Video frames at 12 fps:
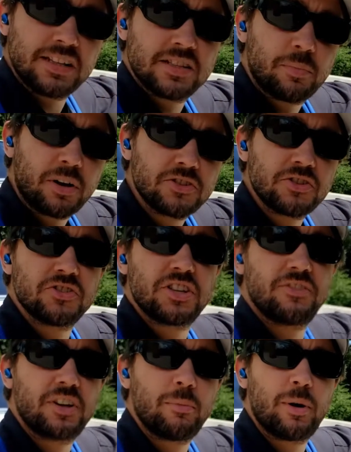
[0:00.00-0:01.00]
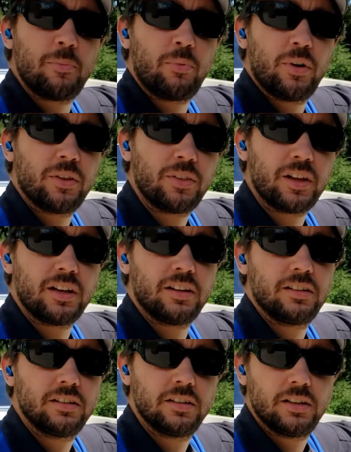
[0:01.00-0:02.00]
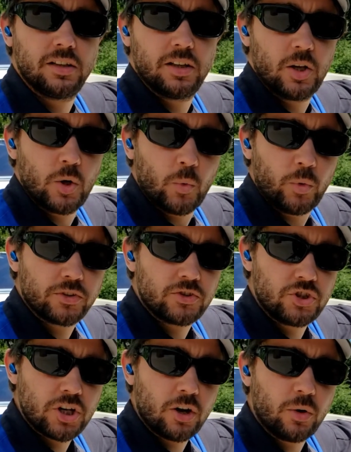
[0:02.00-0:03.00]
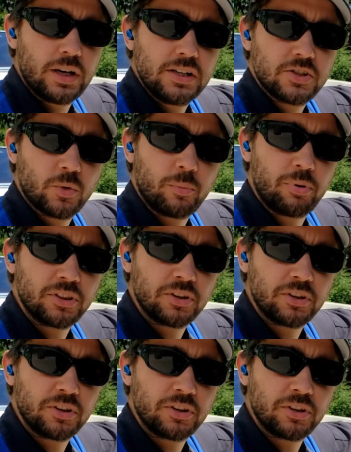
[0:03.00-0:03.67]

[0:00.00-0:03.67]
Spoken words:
some personal stuff come up with Joey, so we put the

━━━━━━━━━━━━━━━━━━━━

### TASK REQUIREMENTS
All lines between the one that contains "[0:00.00-0:01.00]" and the end of the records above, both included, are to be returned exactly as they stand, except for pictures, which are omitted.

### RESULT OF THE EXERCISE
[0:00.00-0:01.00]
[0:01.00-0:02.00]
[0:02.00-0:03.00]
[0:03.00-0:03.67]

[0:00.00-0:03.67]
Spoken words:
some personal stuff come up with Joey, so we put the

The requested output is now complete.